June 5 is a particularly significant date for me as well, because it was the starting date for an 8-week course in German that I took at the Goethe Institut in Schwåbisch Hall, West Germany, in the summer of 1972, exactly 48 years ago today. That was all made possible through a scholarship from the Canadian-German Academic Exchange Association and it was one of my first-year German professors from Carleton who recommended it to me and encouraged me to apply.

Two years later, the first full week of June 1974, I started a summer job contract with Multilingual Biblioservice (MBS), a division of the National Library, doing pre-cataloguing and English and French annotations for their collection of German-language materials that were destined for public library collections throughout Canada.

With these auspicious twists of fate, I realized I was steadily carving out a career path for myself. I loved the atmosphere at MBS and I was fascinated both by the reading material that I dealt with and by the cataloguing processes which were completely new to me. So after completing my Honours B.A. at Carleton, I decided to go for a Masters of Library Science at Western. That was life-changing as well, and led to a 33-year career in federal government libraries.

I hope that as the Coronavirus recedes and international travel resumes, today's postsecondary students will have opportunities to expand their horizons and carve out their futures just as I did. Many of the current cohort of undergraduates were born at the height of 9/11 hysteria when the routines and procedures of airports and international travel were irrevocably altered.

They used to say that Bell long distance was the next-best thing to being there. But I hope that once this pandemic passes, being there will still be a real possibility!
Today I read that even come September, most postsecondary institutions will be delivering their course offerings primarily or exclusively online. I think that really re-opens the whole question of the value of a university or college education. Should students be expected to pay ever-higher fees when all campus facilities and the other people who normally populate them are off limits?
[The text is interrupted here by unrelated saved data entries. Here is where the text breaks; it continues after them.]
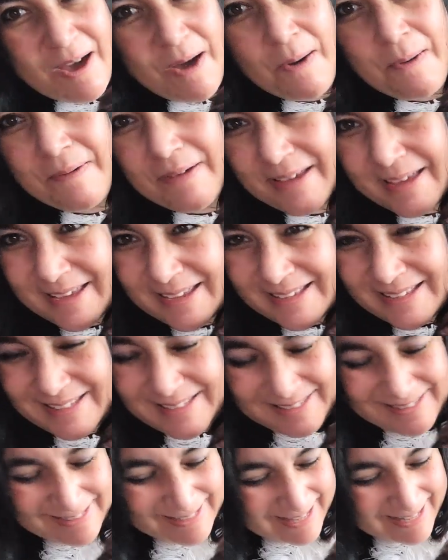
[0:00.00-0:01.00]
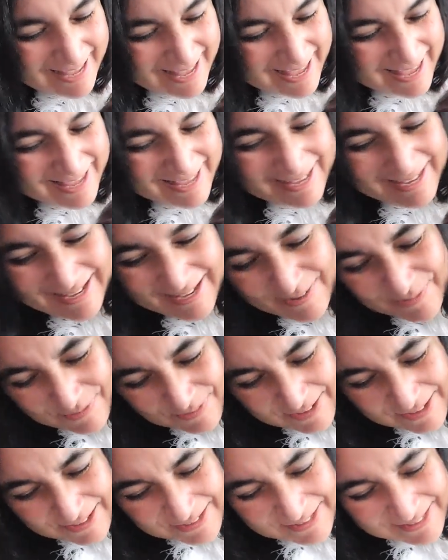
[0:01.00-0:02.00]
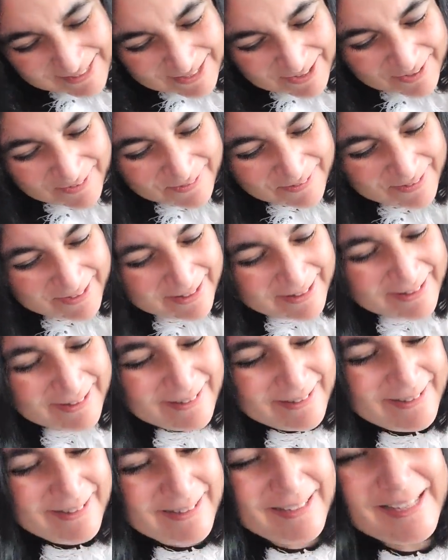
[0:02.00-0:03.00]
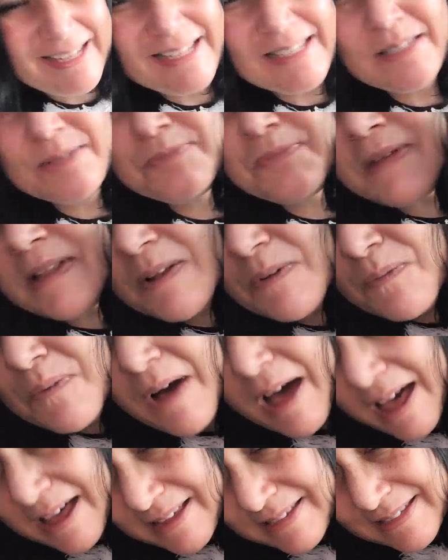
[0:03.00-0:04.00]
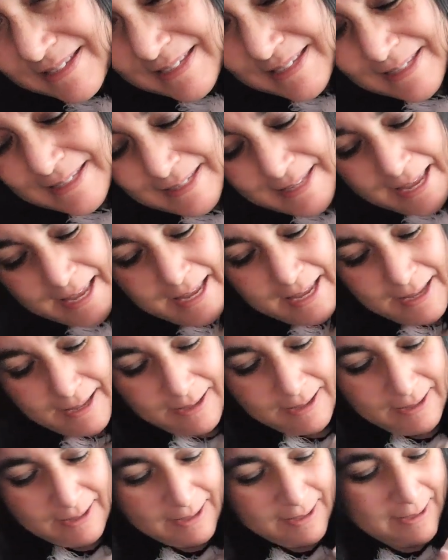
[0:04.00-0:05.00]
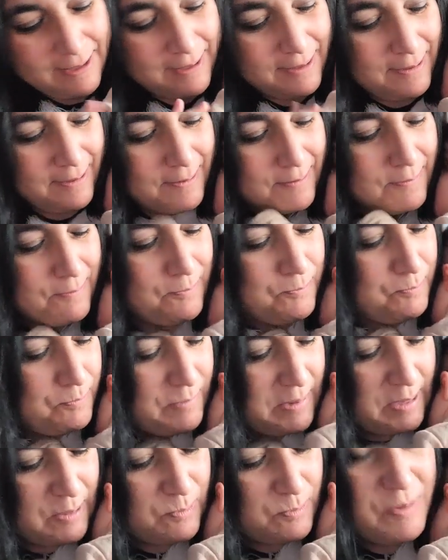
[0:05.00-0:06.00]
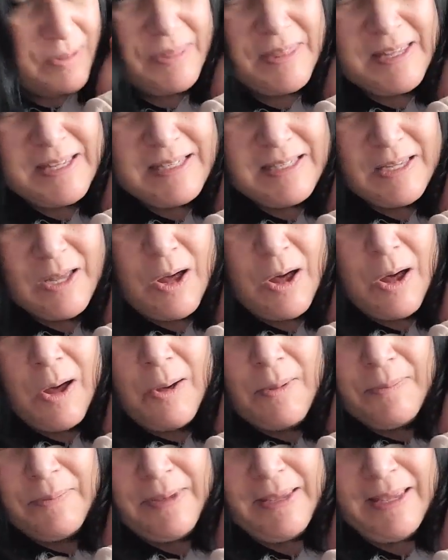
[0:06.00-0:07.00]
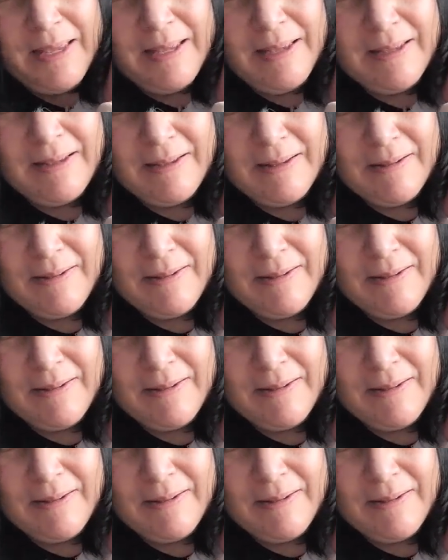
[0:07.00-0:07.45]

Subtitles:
Oh my goodness. He feels so real. It's been a while since I've been with this hobby.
Presumably there will be no on-campus picnics, wine-and-cheese receptions, marching on the quad, lounges, bookstores, clubs or athletic facilities, pubs or coffee houses or student residences. Nor will there be any access to the strictly educational stuff like libraries, archives, art galleries, sophisticated scientific lab equipment, computer facilities or other on-site tools of the trade. People with common interests will be unable to gather in person to work on shared projects or goals. There'll be no in-person tutoring or peer counselling. And no opportunities to just socialize, which is a HUGE component of the campus experience!
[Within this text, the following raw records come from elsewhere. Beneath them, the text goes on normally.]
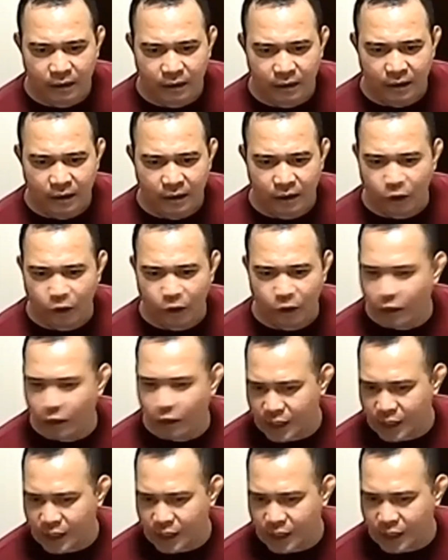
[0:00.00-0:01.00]
You understand
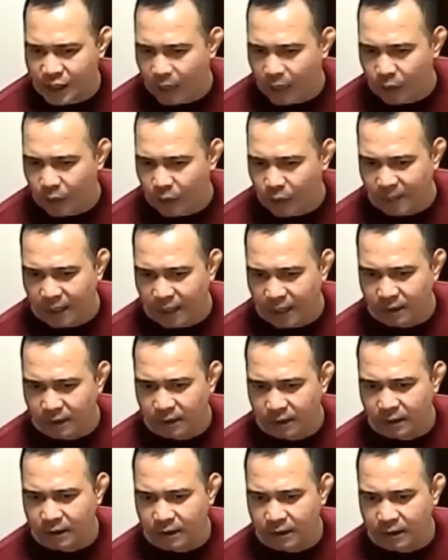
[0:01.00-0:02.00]
what I mean?
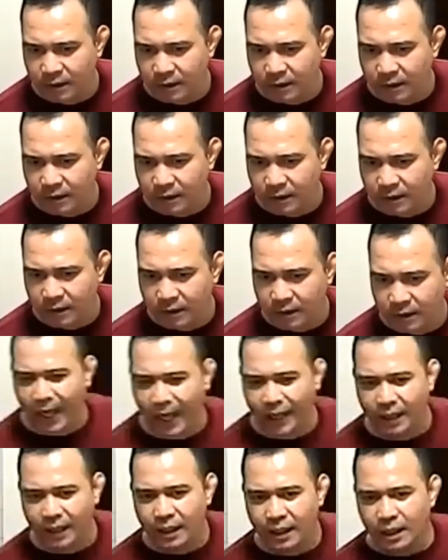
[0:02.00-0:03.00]
Okay?
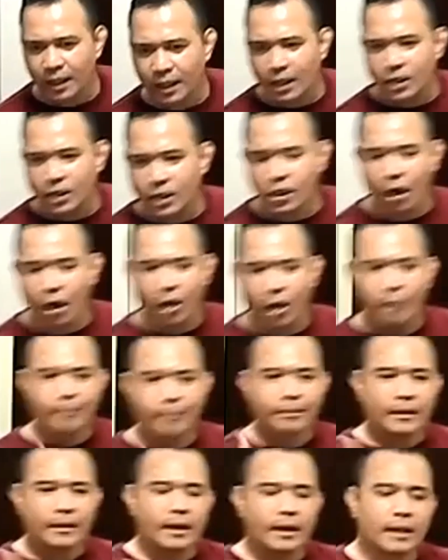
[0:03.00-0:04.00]
So
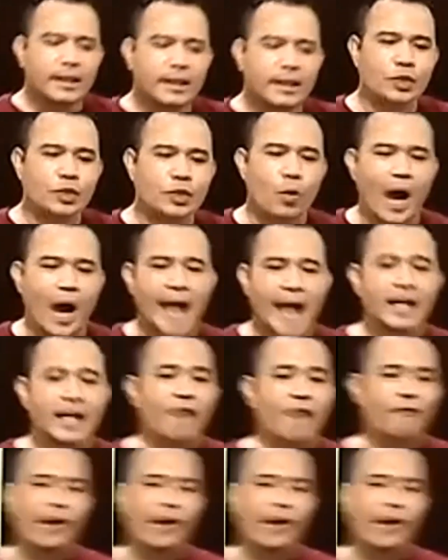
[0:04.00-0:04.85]
that's why the first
I haven't even mentioned travel. In my day, many a student would spend summers hitchhiking across Europe or travelling with a Eurail pass, seeing the sights, staying in youth hostels or dorms, perhaps studying at a European university for a term or working overseas for a couple of months and gaining invaluable personal enrichment and international experience in the process. Now they're confined to quarters.

What kind of student life is that? What sort of opportunities will young people have to "find themselves", spread their wings and develop into thriving, or even functional members of adult society?? And if none of the infrastructure is being maintained or opened to its intended activities and gatherings, why should the students be expected to pay for it? Assuming they could even afford to, without any opportunities for on-campus employment?

It's a rather bleak picture, isn't it?

Will high school graduates opt to just wait it out? Will they abandon the idea of postsecondary education en masse? Or will they somehow adapt, and just live out lives that are very different from those of their parents and grandparents?